The theory behind this thread is that I will post a review each day on the various juices I have tested and will test. Although there are probably a number of juice reviews out there on the ones I will mention here, taste IS subjective and it's always great to get a different perspective.

I will kick off with what has become my favourite juice of all time.

Company: *Five Pawns* 
Product Name: *Bowdens Mate* 
Product Image:



Reviewer: @KimH 

Mod: Steel Punk Slug clone (Mechanical Mod)
Watts/Volts: 

Atomiser: Aspire Atlantis
Coil Resistance: 0.5ohm
Wicking Material: Standard wicking from manufacturer (commercial tank & coil)

Strength: 6mg
Blend: 50/50
Price: R350 per 30ml or R11.67 per ml
Website: https://www.vapemob.co.za/product/five-pawns-bowdens-mate/

Website blurb:
Five Pawns Bowden’s Mate
BOWDEN’S MATE: Inspired by the after-dinner mint, this flavorful chocolate is sharpened by crisp mint, ending with a touch of French Vanilla.

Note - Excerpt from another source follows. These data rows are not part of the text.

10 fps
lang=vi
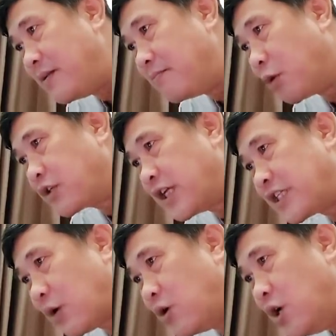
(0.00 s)
Một giây
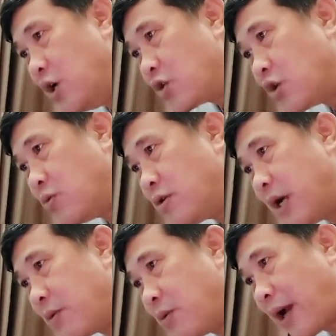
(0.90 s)
sau, Chúng
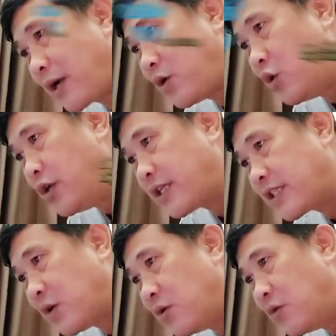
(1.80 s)
đồng loạt lui ra
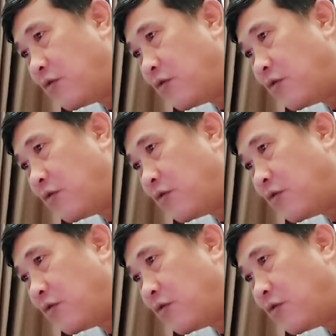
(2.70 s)
sau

Seductive yet soft, with a refreshing effervescent note.

Reviewer Notes:
The smell before I even opened the bottle had me salivating - after opening the bottle and taking a sniff, I was literally drooling. 
Barely allowing the Atlantis enough time to soak up all the goodness I took my first huff - ladies there IS life after chocolate! Without putting to finer point on it - it was pure ecstasy, after a few more huffs and my brain started processing normally again, I started paying attention to the various notes.
Now I must add - I have heard people mention the complexity of flavours and so on, and I honestly thought it was just a load of hype and nonsense - after tasting Bowdens Mate all I can say is I am a true believer!
The more time you spend with this juice, the more you will become entwined in its flavours.

First off Bowdens is smooth and I mean silk smooth - even the colour of the juice in your tank looks like some exotic fabric (yes I am weird), generally I stick to 3mg nic in the Atlantis - anything higher literally rips my lungs to shreds, I am convinced I could even go to 12mg nic in the Atlantis with this one and still find it super smooth.

The most predominant flavour for me is mint - not some cheap boiled sweet mint, but something far more creamy and decadent. On the exhale I get vanilla with just a hint of chocolate. The chocolate admittedly is barely there, but in all honesty I think anymore would have thrown off the balance completely.
The mint to me is not a crisp 'in your face' flavour, but more of a rich and I have to use the word exotic again taste.

In Conclusion:
I am not easily seduced, however Bowdens has totally enslaved me. Every puff is a magical journey and I am glad that it is priced as high as it is, this is a treat and a juice to be savoured and as such a bottle should last me a month, there is no way I could afford to vape this every day, all day without re-bonding my house! But a bottle a month is certainly affordable and worth every cent.

Reactions: Like 4


----------



## Andre (10/1/15)

Thanks for a great review. I have been a slave of Bowden's since December 2013! Am never without.

Reactions: Thanks 1


----------